Когда дневальный являлся во второй раз, они говорили:
— Если врач готова взять на себя ответственность за то, что суп переварится, и три тысячи военнопленных останутся сегодня в обед голодными, мы в полном составе явимся на комиссию. В противном случае не пойдем!
А потом они еще даже ругались:
— Что за глупость это переосвидетельствование. И все из-за того, что баба просто хочет увидеть голых мужиков! Пусть приходит ко мне в гости, как стемнеет!
Если избежать комиссии никак не получалось, тогда повар посылал вместо себя какого-нибудь пленного. Тот называл фамилию повара, когда оказывался перед врачом. Это значит, что он предъявлял ей медицинскую карточку о состоянии здоровья повара. Только теперь в нее вносились данные о состоянии здоровья этого жалкого пленного: признан нетрудоспособным по состоянию здоровья. За эту услугу пленный получал от повара несколько порций супа или хлеба.
Конечно, существовало и много других уловок. Но для себя я решил, что лучше буду есть поменьше. Поэтому я поправлялся очень медленно, и у меня по-прежнему выпирали кости и ребра.
Я чувствовал себя очень хорошо.
Поэтому мне и хотелось как можно дольше оставаться на кухне. Тем более что теперь я был в состоянии после двенадцати часов работы на кухне вести долгие беседы со своими приятелями.
Во-первых, это был Бернд, который оставался моим верным другом еще со времен совместной работы в лесной бригаде. Тем временем его перевели в госпиталь, территория которого, так же как и территория антифашистской школы, была отделена от лагеря забором из колючей проволоки.
Однако с Берндом что-то было не так. Меня раздражало, что он все время проводит с каким-то бойким парнишкой. Они вместе ели. Вместе уклонялись от работы. Вместе спали.
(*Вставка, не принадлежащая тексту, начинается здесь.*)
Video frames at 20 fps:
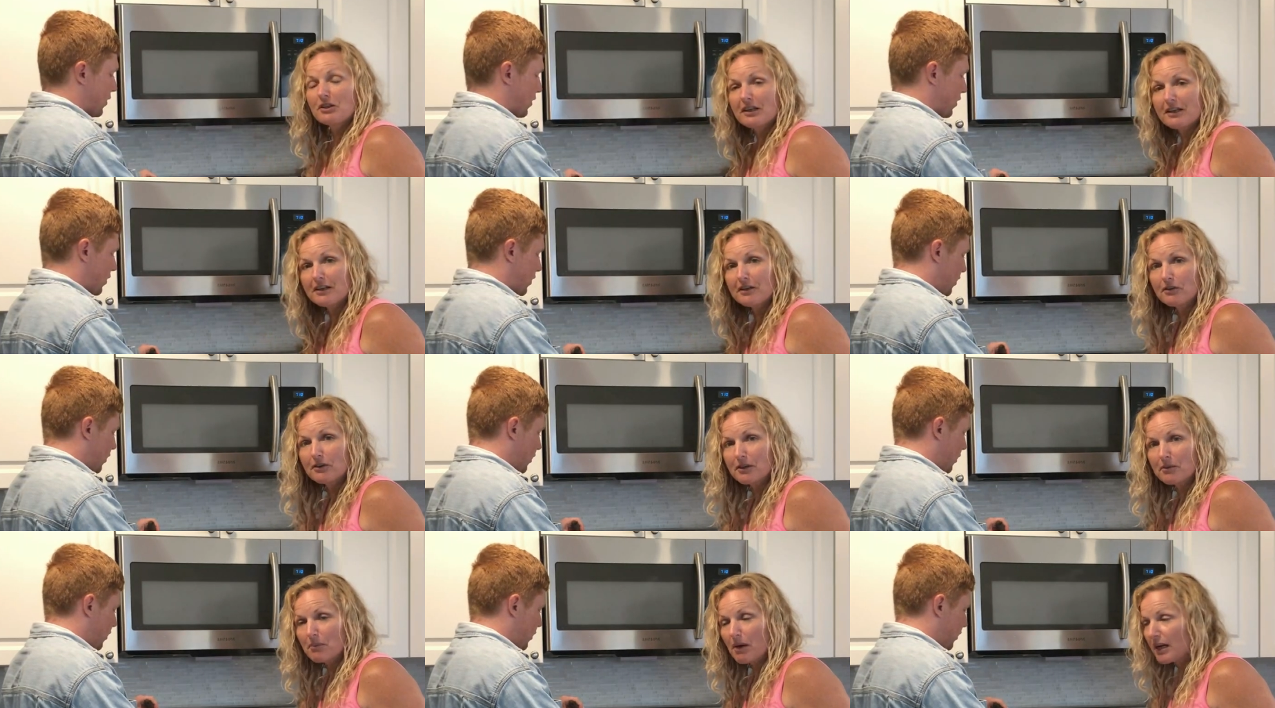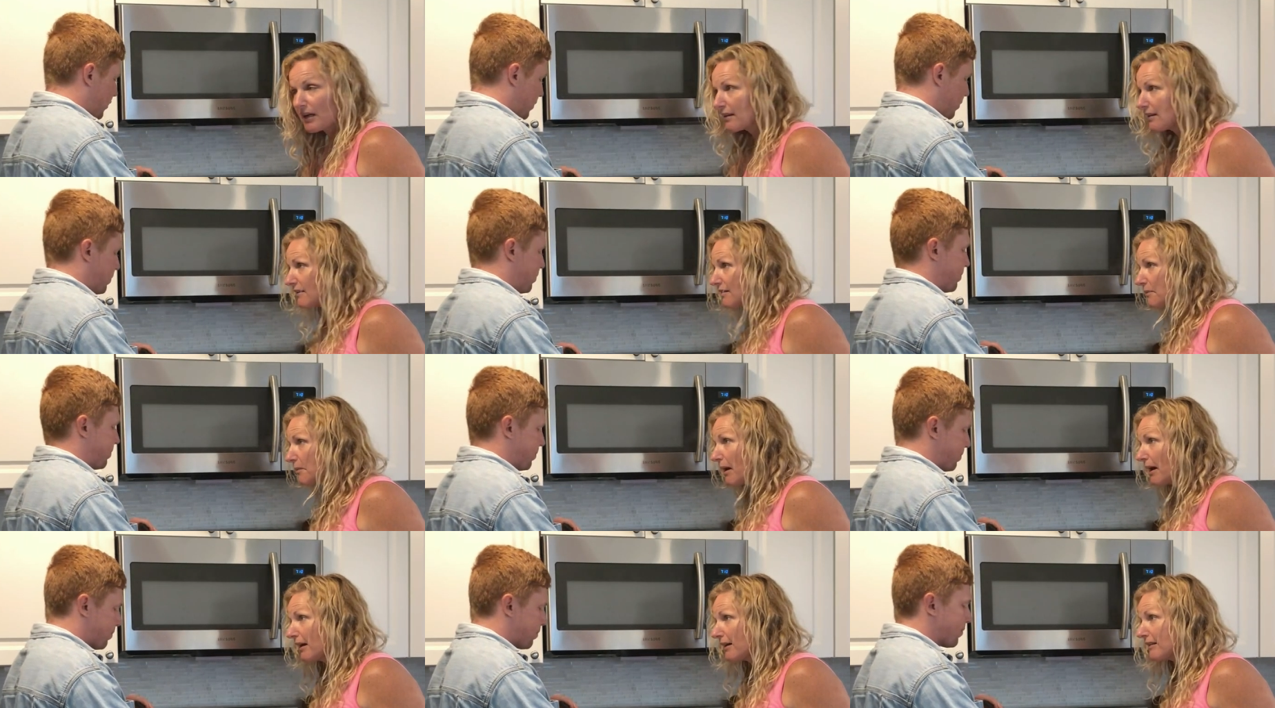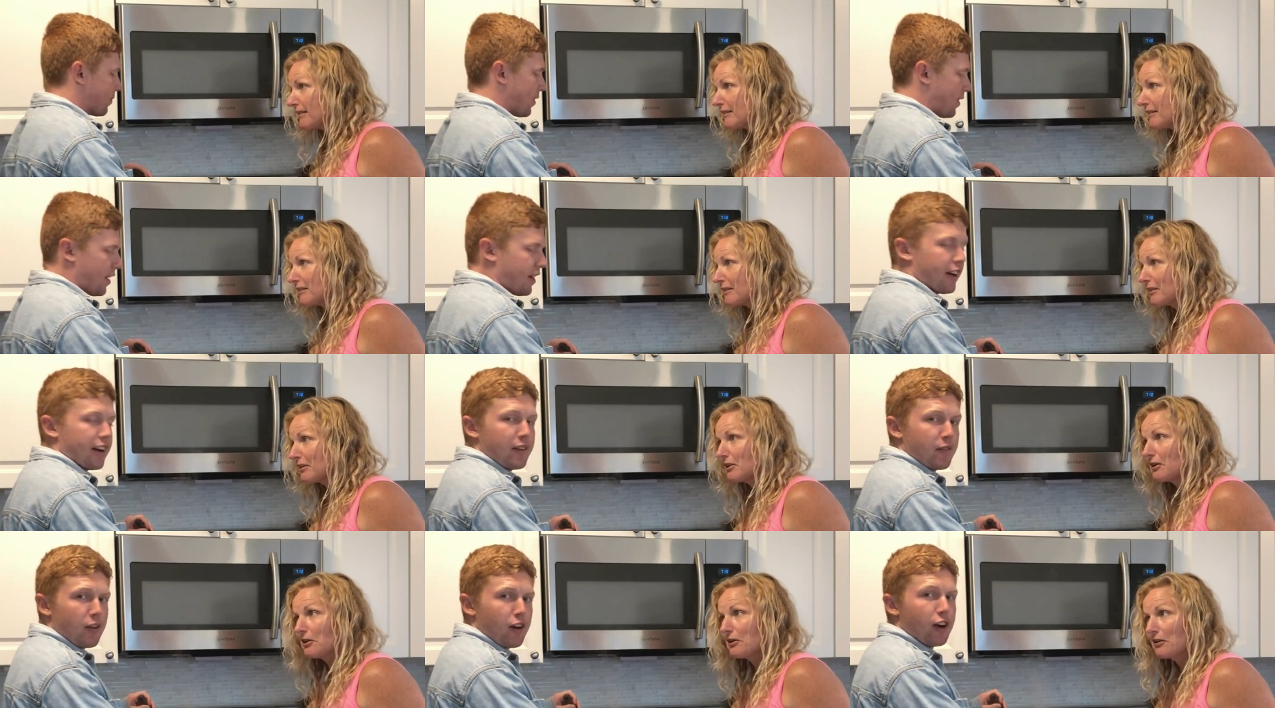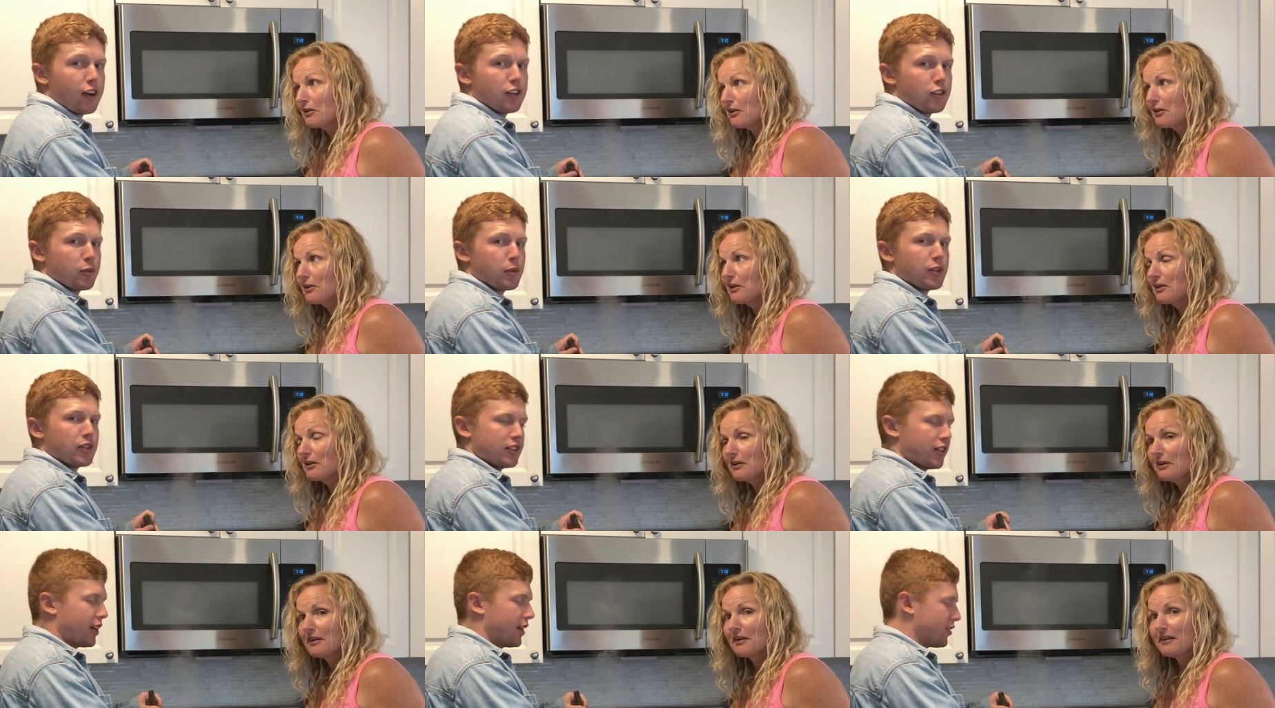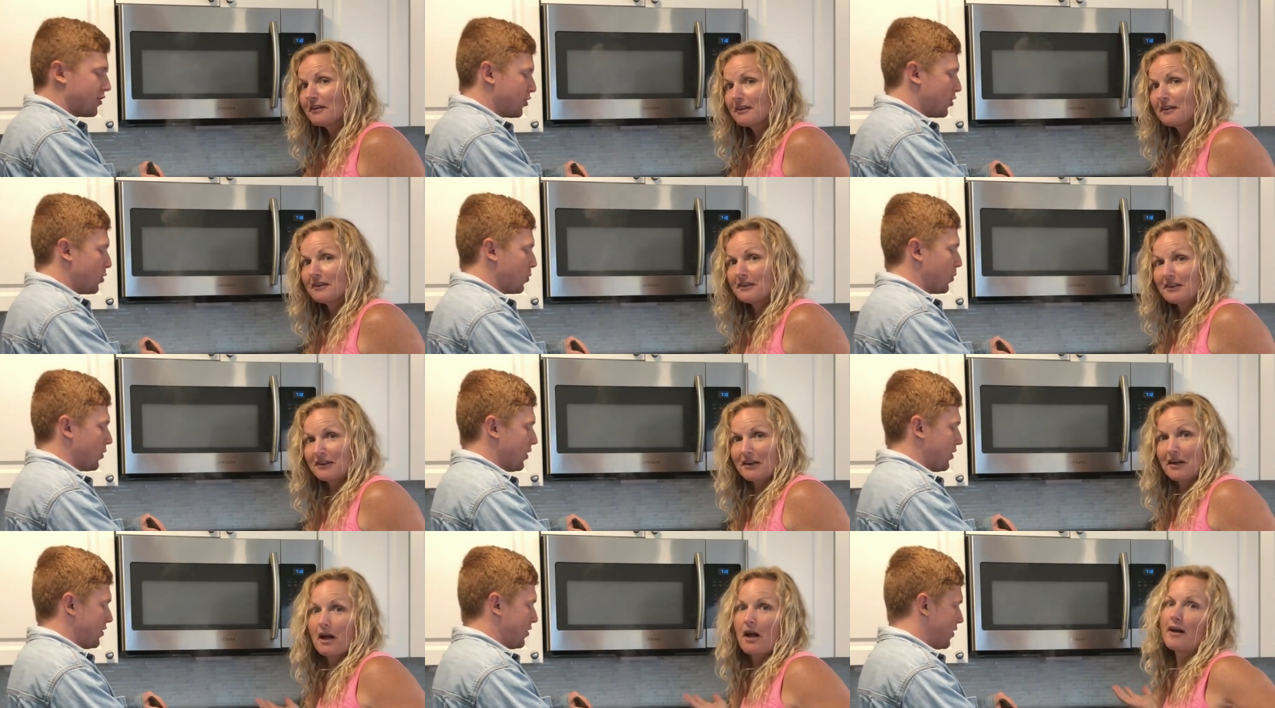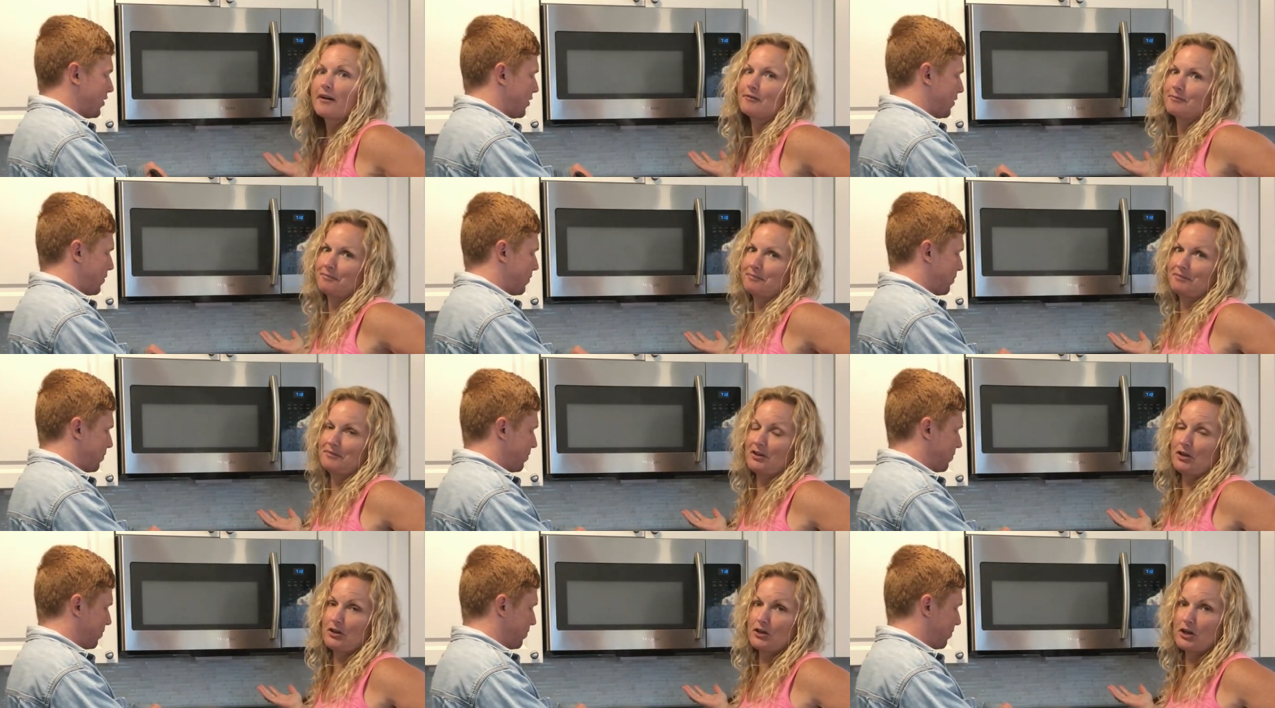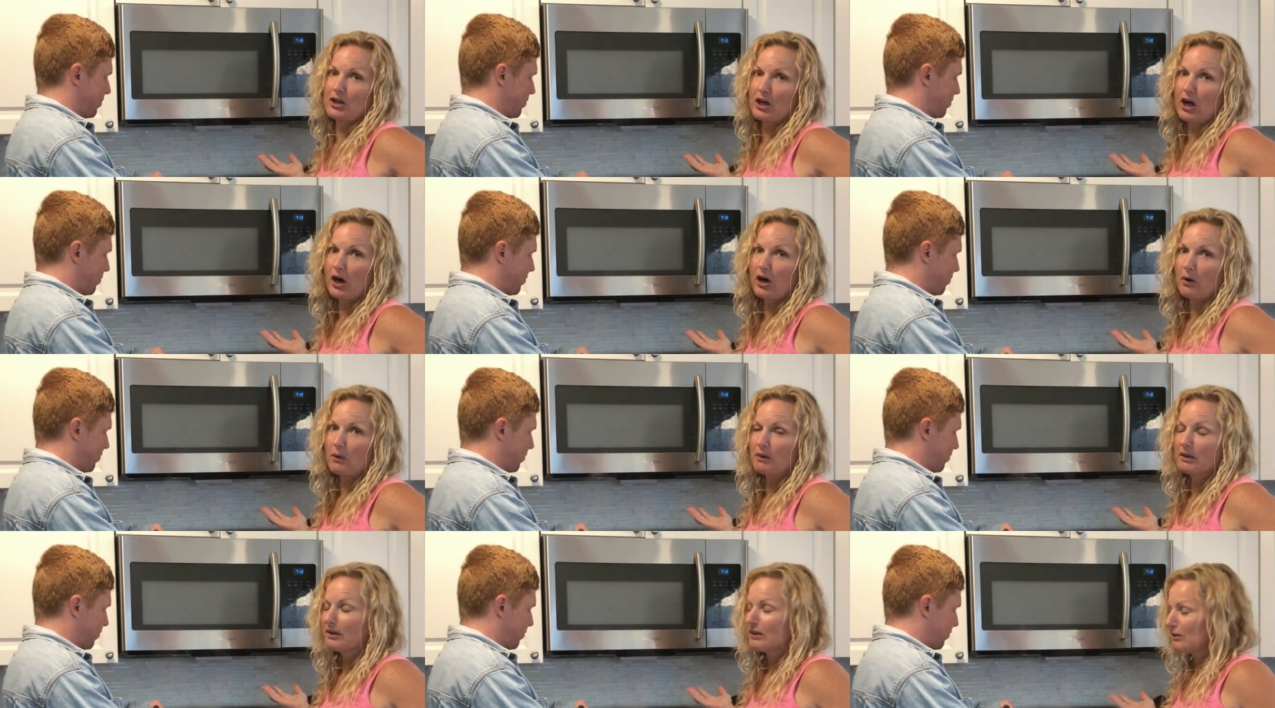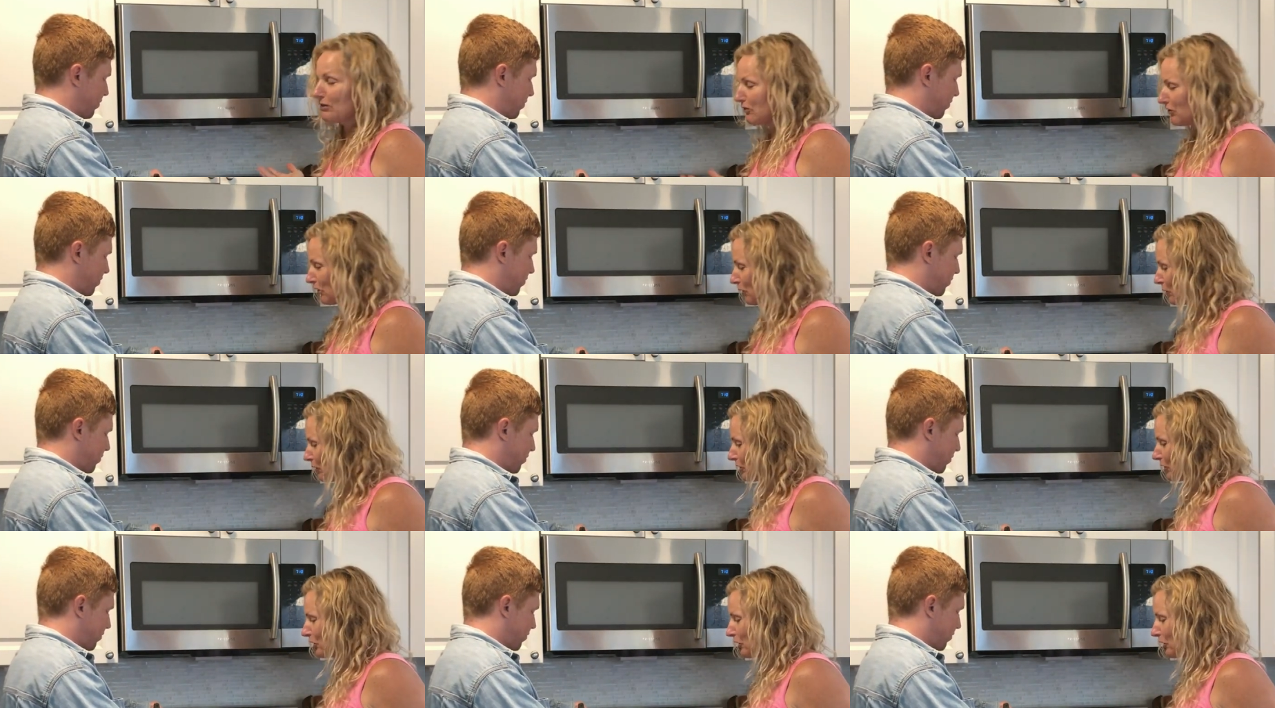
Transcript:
Speaker 1: you think you can make this, Max?
Speaker 2: Yeah, one hundred percent. Super easy.
Speaker 1: There you go. So when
Разумеется, я не имел ничего против, когда они на полчаса опускали в снег свои обмороженные и гноящиеся пальцы ног, так как опасались, что раны затянутся, и их снова могут послать на работу, чего доброго, опять на лесоповал.
Но Бернд становился все сентиментальнее. Вместо того чтобы поправляться при своей легкой работе в госпитале, он становился все более и более худым. Хотя уже несколько недель он ежедневно получал от меня хороший кусок хлеба.
Вскоре в лагерь поступила первая почта из Германии. Бернд не знал, жива ли еще его мать. В первой почтовой открытке об этом не было сказано ни слова. Но уже вторая открытка принесла печальную весть. Он сообщил мне об этом только несколько дней спустя.
Я понимал, что нельзя оставлять его наедине со своей печалью. Я бранил его:
— Тогда в лесу ты читал мне «Прометея»! Вспомни же об этом! Ты обязан снова взять себя в руки. Подумай о своей невесте в Норвегии!
Я пытался снова ободрить Бернда, заставляя его рассказывать о том прекрасном времени, когда он был поваром в Ватикане.
Или я говорил:
— Как ты думаешь, можно ли попасть к иезуитам, не будучи католиком? Ты только представь себе: мы с тобой пришли бы к иезуитам. Мы стали бы известными духовниками. В замке какого-нибудь графа и в другом, в лучшем веке. А к нам на исповедь приходили бы самые умные и самые красивые дамы!
Какое-то время Бернд смеялся над моими словами. Но когда на следующий вечер он подошел к колючей проволоке, то у него было такое же подавленное состояние, как и раньше. И это происходило не из-за хлеба, который я передавал ему через колючую проволоку, предварительно завернув его в чистый носовой платок. Просто Бернд уже окончательно выдохся, и его жизненные силы были на исходе.
Поговорив с Берндом, я относил свои вещи в корпус. Скатывал шинель, которую для верности каждое утро забирал с собой на кухню, клал ее в изголовье нар и снова выходил на улицу.
Частенько я подходил к школьному забору, где Мартин, а иногда и Курт уже высматривали меня.
Они уже не находились больше в постоянном напряжении. Для них курс обучения в антифашистской школе уже закончился. Приведение к присяге состоялось. Теперь оставалось только ждать отправки на родину. Но она по какой-то причине задерживалась.